** Data listing follows **

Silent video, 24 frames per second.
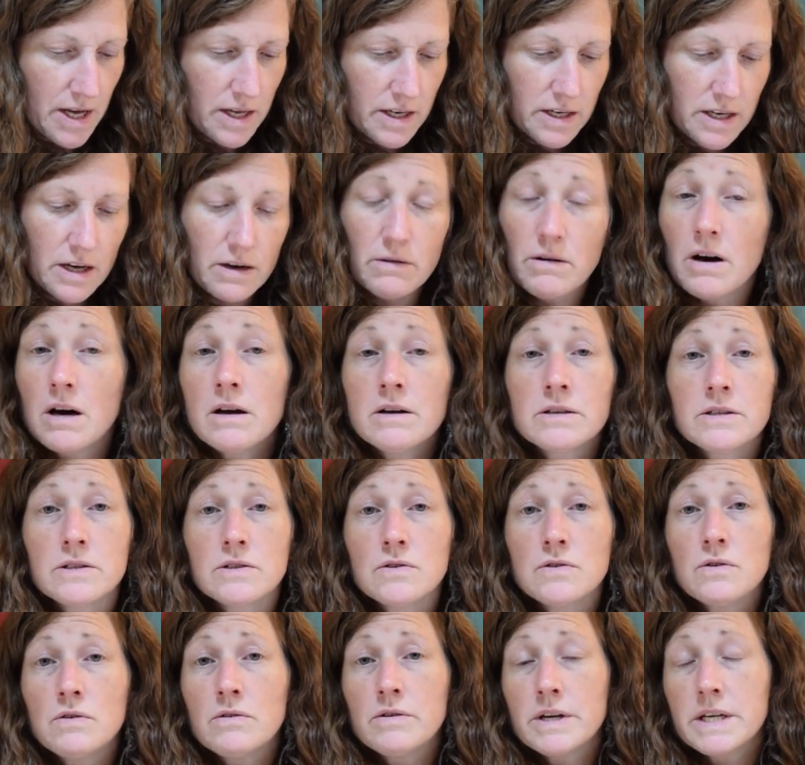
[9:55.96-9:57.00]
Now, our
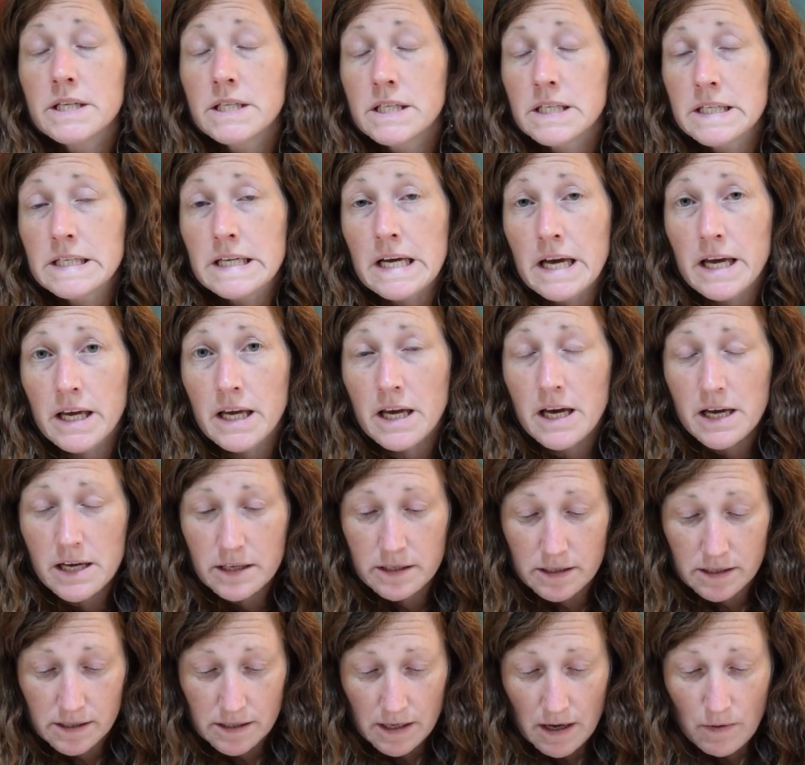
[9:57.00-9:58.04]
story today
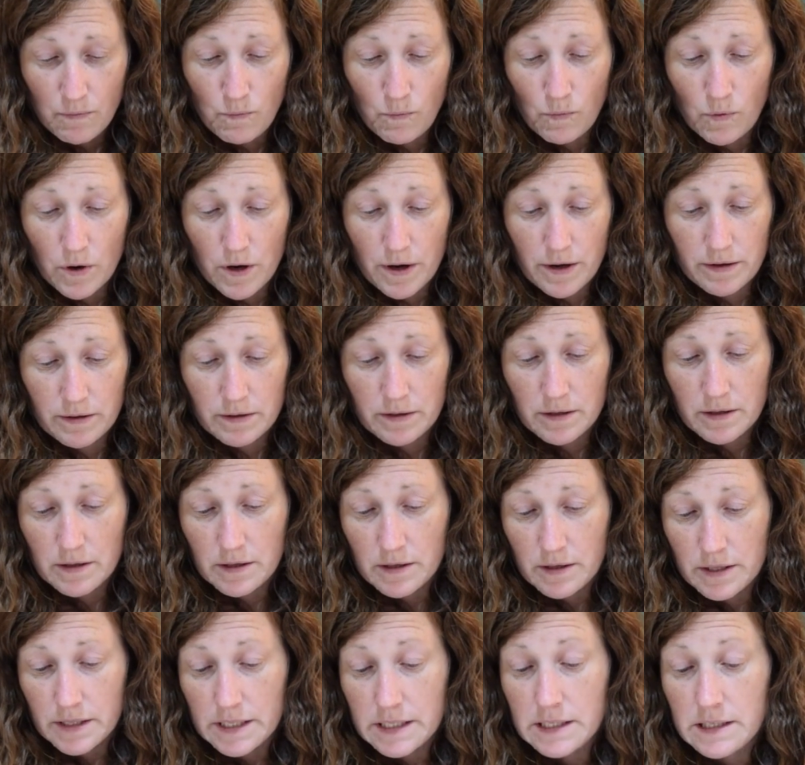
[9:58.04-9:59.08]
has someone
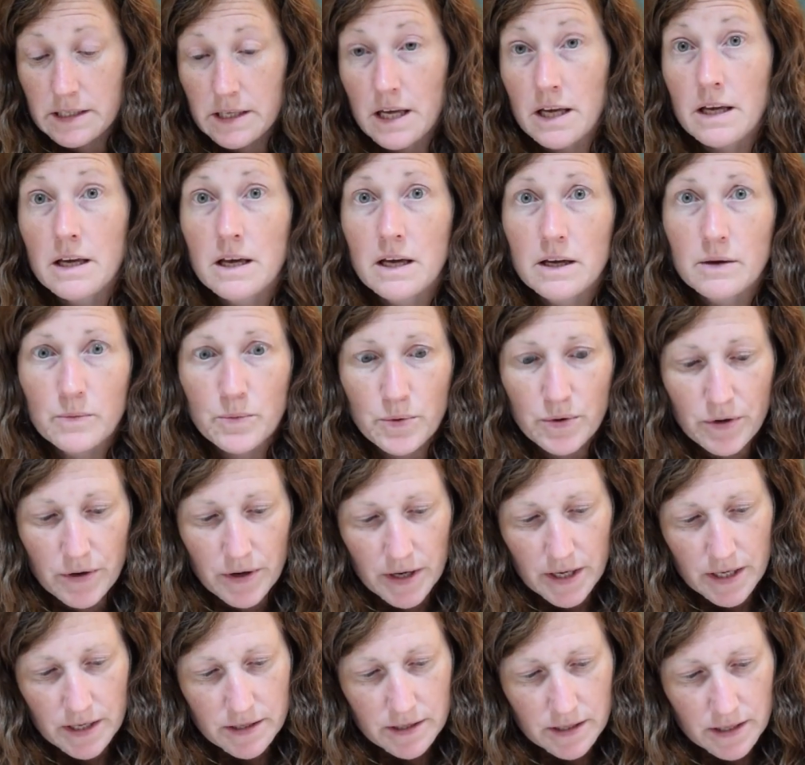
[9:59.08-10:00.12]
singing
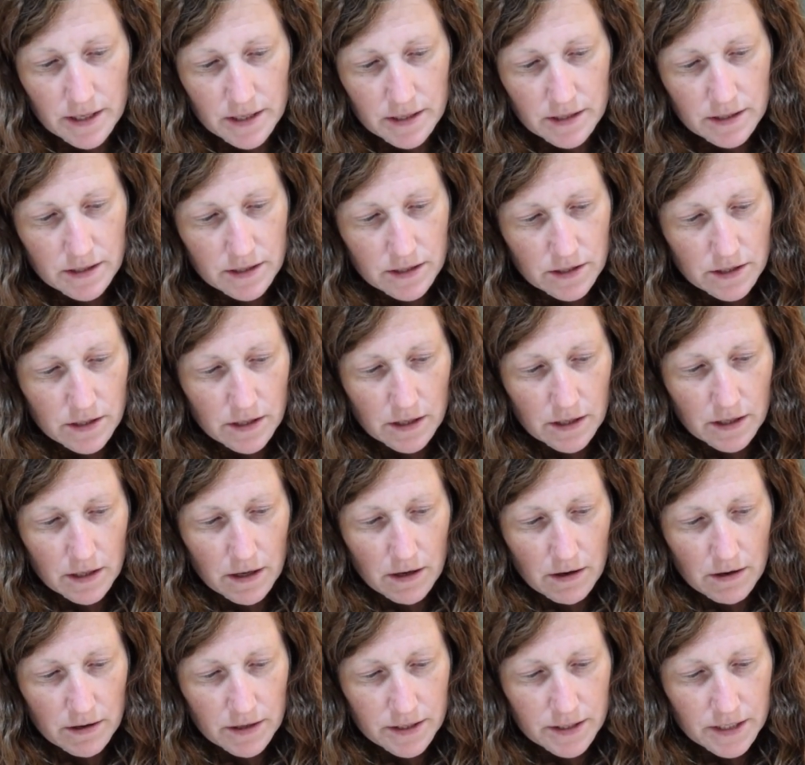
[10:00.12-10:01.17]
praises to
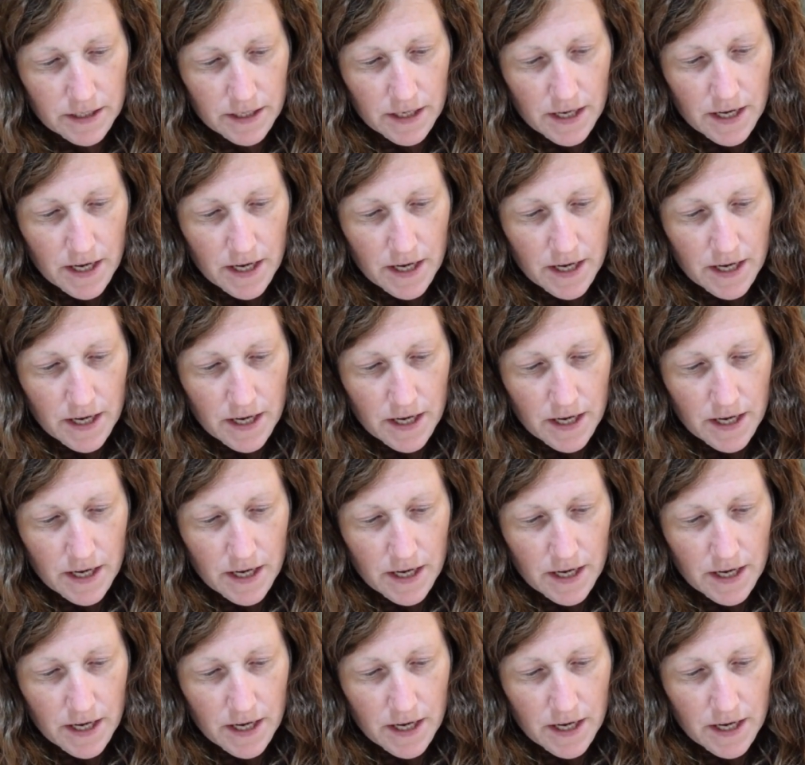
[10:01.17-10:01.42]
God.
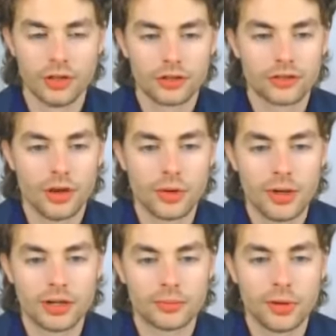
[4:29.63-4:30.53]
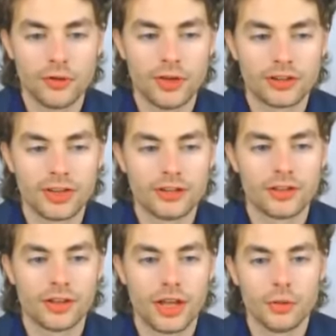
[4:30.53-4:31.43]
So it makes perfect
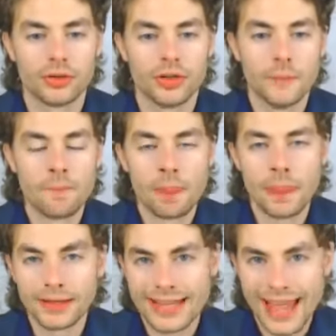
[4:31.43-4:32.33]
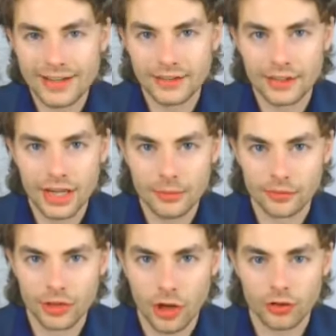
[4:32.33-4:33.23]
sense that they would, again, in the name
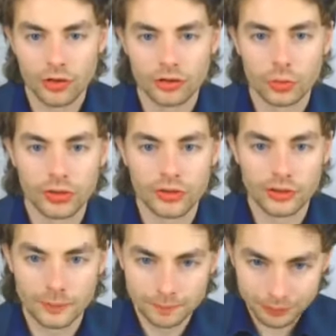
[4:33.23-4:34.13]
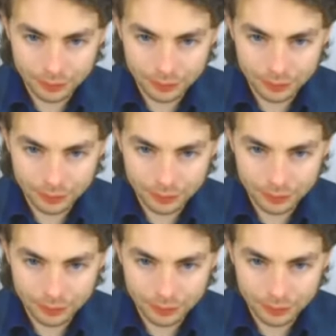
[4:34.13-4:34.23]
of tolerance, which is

** End of Data listing **

> _Task prompt_: Set the preceding data down again word for word, omitting images.

> _Your response_:
Silent video, 24 frames per second.
[9:55.96-9:57.00]
Now, our
[9:57.00-9:58.04]
story today
[9:58.04-9:59.08]
has someone
[9:59.08-10:00.12]
singing
[10:00.12-10:01.17]
praises to
[10:01.17-10:01.42]
God.
[4:29.63-4:30.53]
[4:30.53-4:31.43]
So it makes perfect
[4:31.43-4:32.33]
[4:32.33-4:33.23]
sense that they would, again, in the name
[4:33.23-4:34.13]
[4:34.13-4:34.23]
of tolerance, which is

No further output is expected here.